Stop right there. Just stop it.
News flash: The Internet has been around for 20 years now, and you’re not impressing anyone with JQuery animations embedded into a corporate group photo. We’ve seen all of this done with more class on Pepsi commercials.
By sending e-cards instead of a tangible “something” you’re telling your partners is that you can’t even bother to sit down for two minutes and write your name on a card. Instead, you’ve outsourced your Holiday sentiment to a couple of 20-year olds at your advertising agency. And you probably asked them to “keep it within budget.”
Ho Ho Ho.
Can we all step back from our cutting -edge Web programming and remember what the holidays are supposed to be about? I am simply asking for a moment’s pause before we devolve into sending “Holiday Tweets” and “Merry Xmas to all our business partners” Facebook updates.

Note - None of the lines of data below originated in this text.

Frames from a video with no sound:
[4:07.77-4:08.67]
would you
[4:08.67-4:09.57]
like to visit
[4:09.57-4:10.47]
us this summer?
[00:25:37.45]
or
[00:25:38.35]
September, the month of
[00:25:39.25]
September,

Everyone knows that holiday corporate gift giving is about candy, processed cheese logs and hastily concocted (yet signed and MAILED) corporate cards. (And here’s the surprise — to send out these traditional items costs the same as producing a holiday e-card. And it’s better for the economy.) Where did this tradition go?
Just thinking about mail-order Hickory Farms salami with Ritz crackers and Cracker Barrel brick cheese makes me nostalgic for the annual corporate holiday food coma of years past. It’s about being together, taking a break from work, and strapping on the feed bag. Now where are those baggy pants?

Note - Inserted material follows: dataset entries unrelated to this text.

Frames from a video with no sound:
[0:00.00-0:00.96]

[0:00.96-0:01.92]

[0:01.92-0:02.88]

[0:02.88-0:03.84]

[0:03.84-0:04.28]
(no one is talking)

It’s silly, I know. But my favorite part of corporate holidays was the silent inter-office competition to see who in the accumulated the most gifts. None of us kept them much past the holidays, unless it was something really useful like a logoed flashlight or LED keychain; the fun of it was really more in the vein of who got the most stuff.

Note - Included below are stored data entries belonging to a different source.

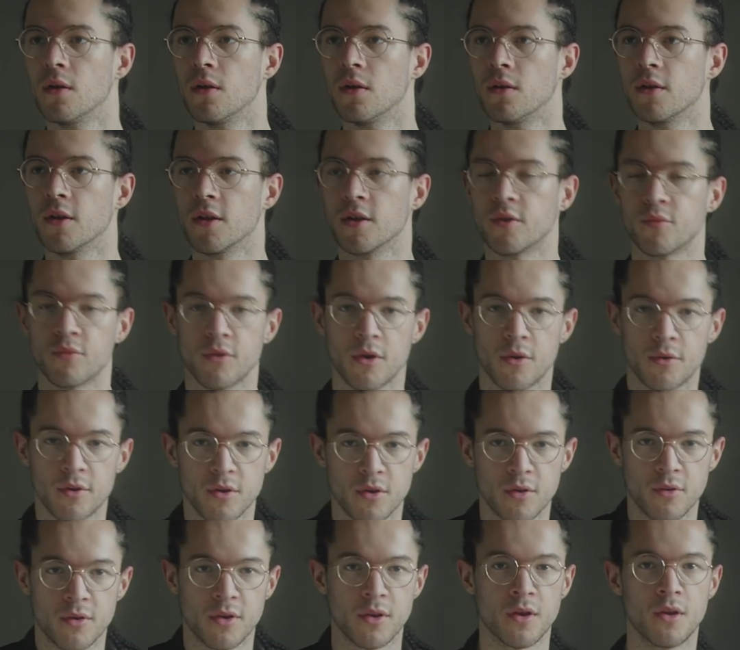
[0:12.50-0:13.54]
Yes, we are
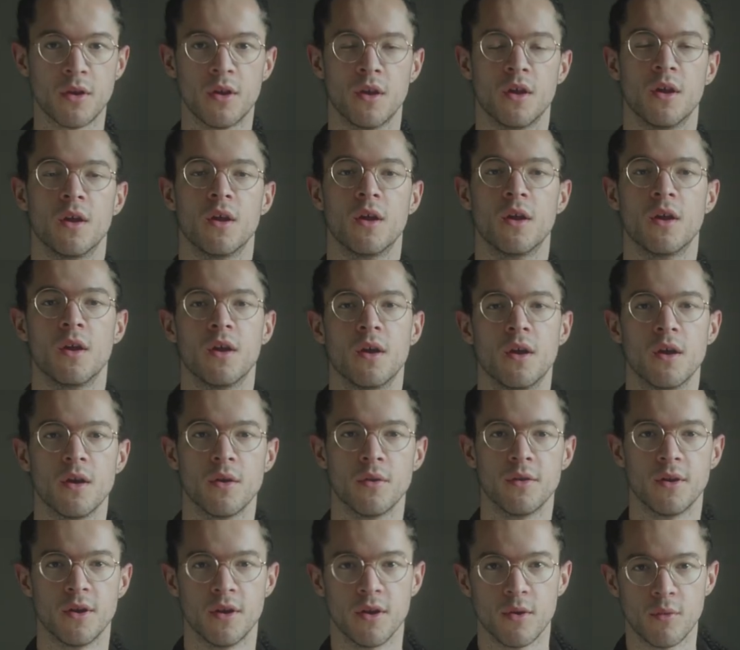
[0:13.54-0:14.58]
recording. Hello
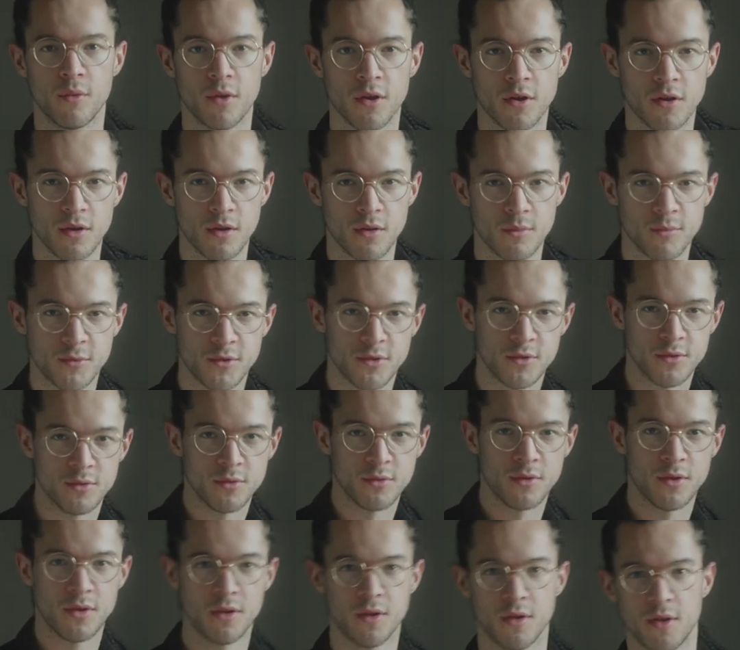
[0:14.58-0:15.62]
there, welcome to
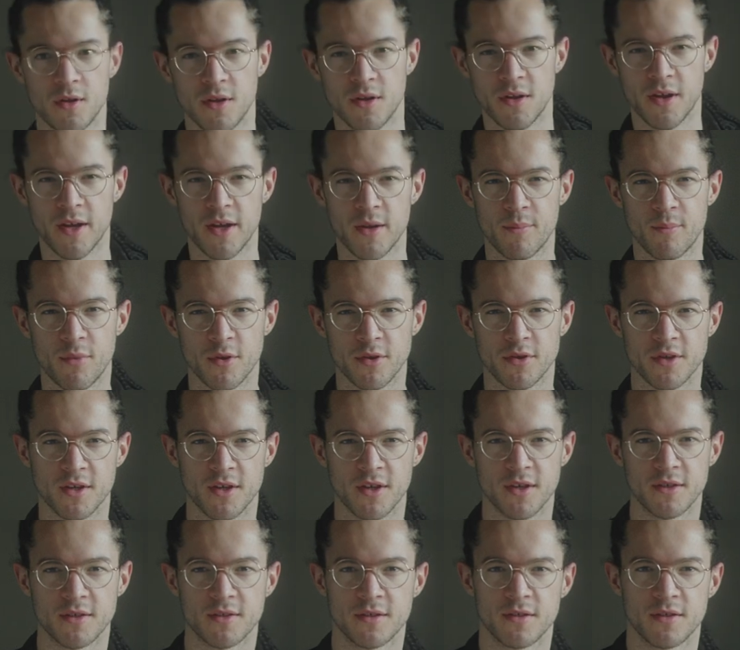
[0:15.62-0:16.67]
a
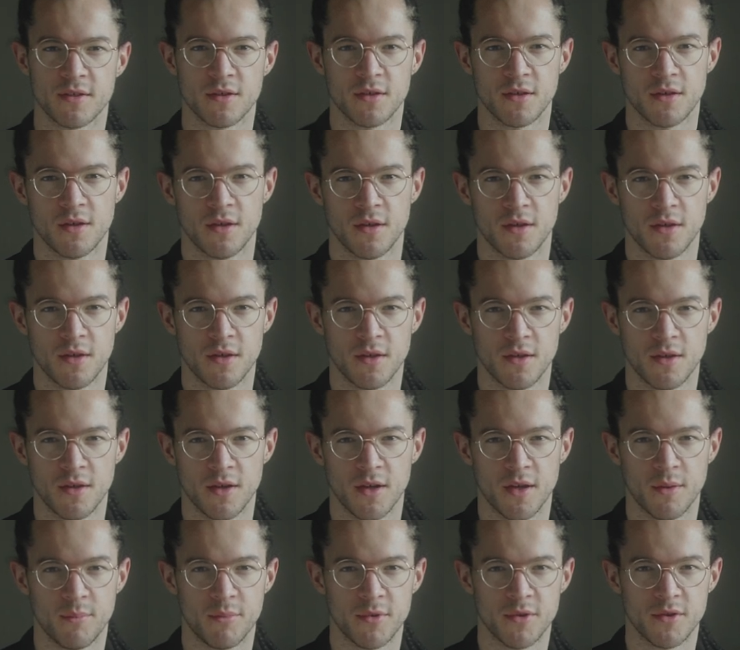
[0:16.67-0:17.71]
podcast,
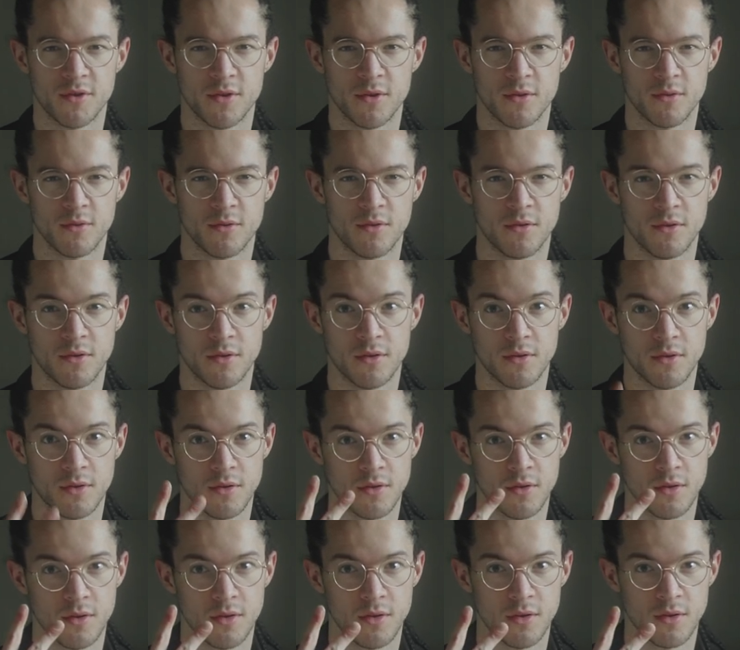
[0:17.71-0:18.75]
episode
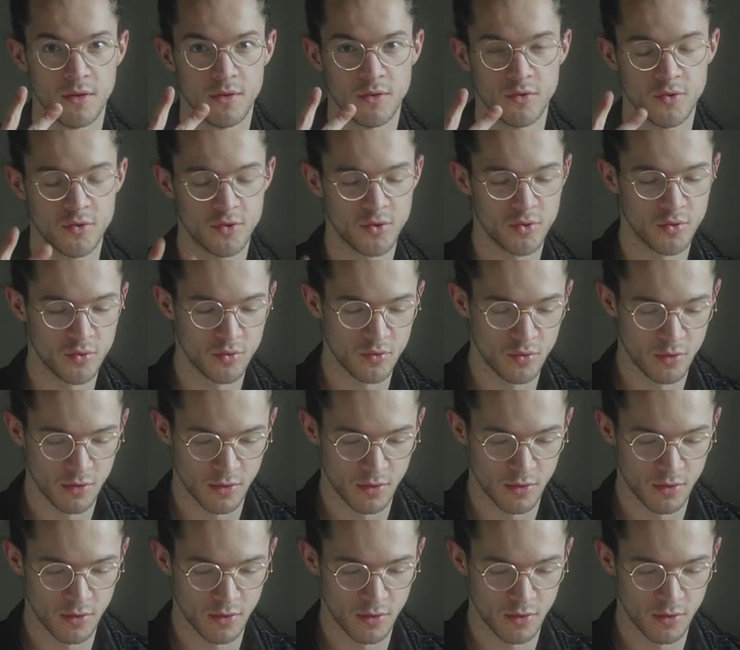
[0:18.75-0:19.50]
2.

Holiday e-cards can’t sit on my desk to impress my colleagues. And I won’t find it years later in the back of my desk drawer as a reminder of what a great business partner you’ve been over the years. E-cards are ephemeral items — forgotten as soon as they’re received.
At the very least, and I mean the VERY least, send me a card with your handwriting on it. I know that in order to get me a signed card, you probably spent half the day signing cards without knowing who they were going to, but at least you did it. You sat yourself in a chair for an hour or two and reflected on the Holiday. And with any luck you were drinking a cold beer at the same time.
Now THAT sounds more like holiday spirit. Take a minute and think about it. A whole minute.